• _Excerpted data_:
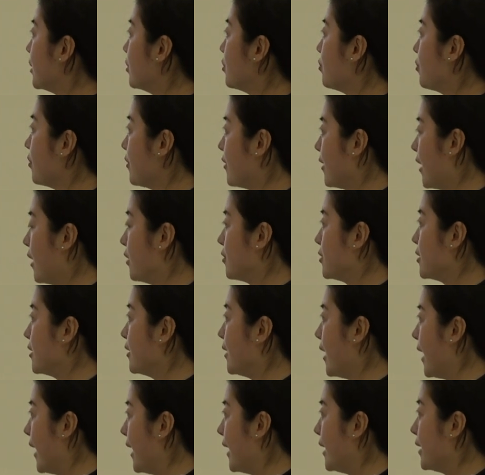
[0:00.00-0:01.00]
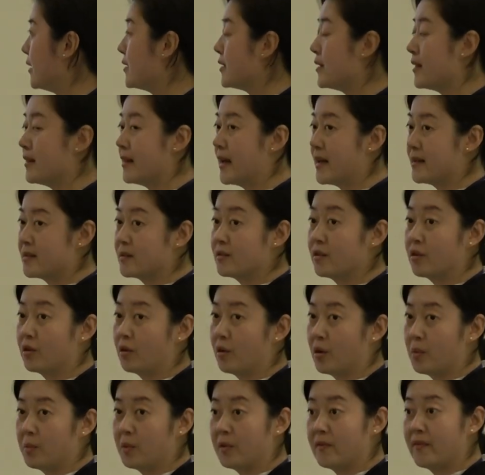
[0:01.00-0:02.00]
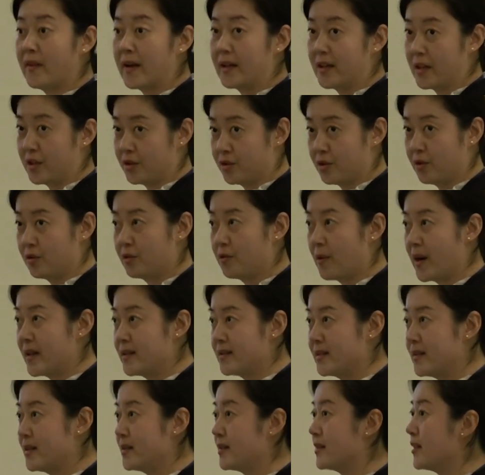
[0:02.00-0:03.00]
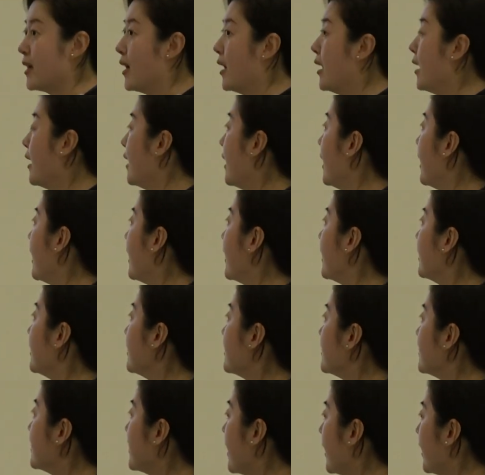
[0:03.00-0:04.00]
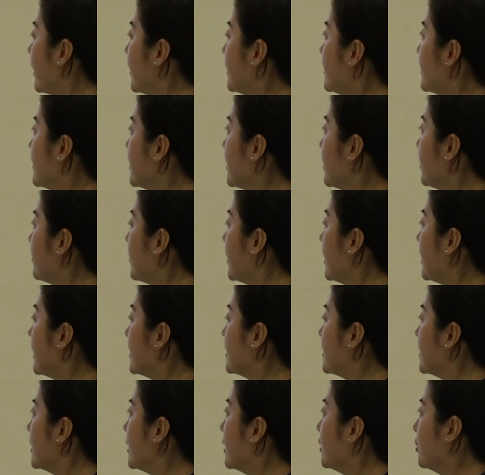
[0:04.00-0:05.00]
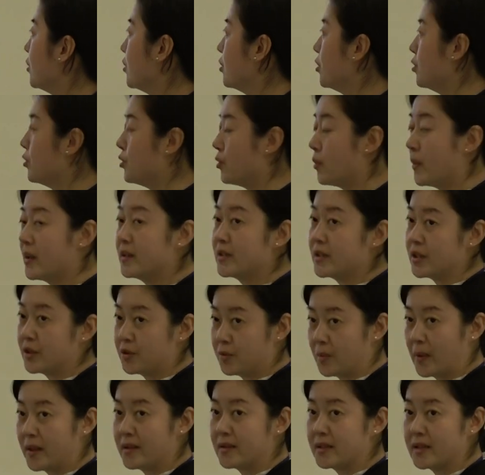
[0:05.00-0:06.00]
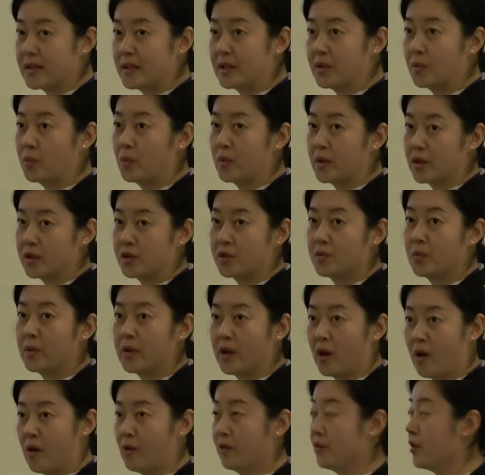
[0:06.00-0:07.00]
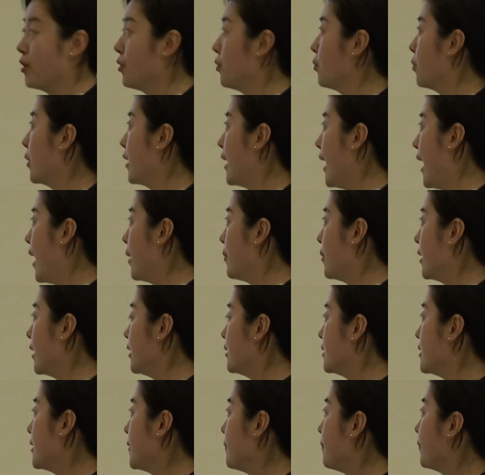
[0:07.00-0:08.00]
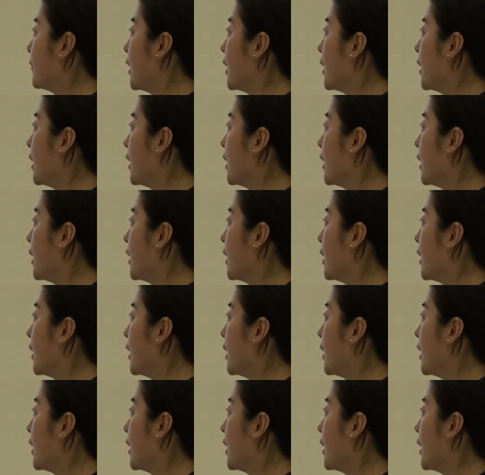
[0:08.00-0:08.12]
in 2008, that's the global financial crisis. And the second dip is in 2020, which we all know what happened.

• _Problem description_: Output all the data, exactly, without images.

• _Response_:
[0:00.00-0:01.00]
[0:01.00-0:02.00]
[0:02.00-0:03.00]
[0:03.00-0:04.00]
[0:04.00-0:05.00]
[0:05.00-0:06.00]
[0:06.00-0:07.00]
[0:07.00-0:08.00]
[0:08.00-0:08.12]
in 2008, that's the global financial crisis. And the second dip is in 2020, which we all know what happened.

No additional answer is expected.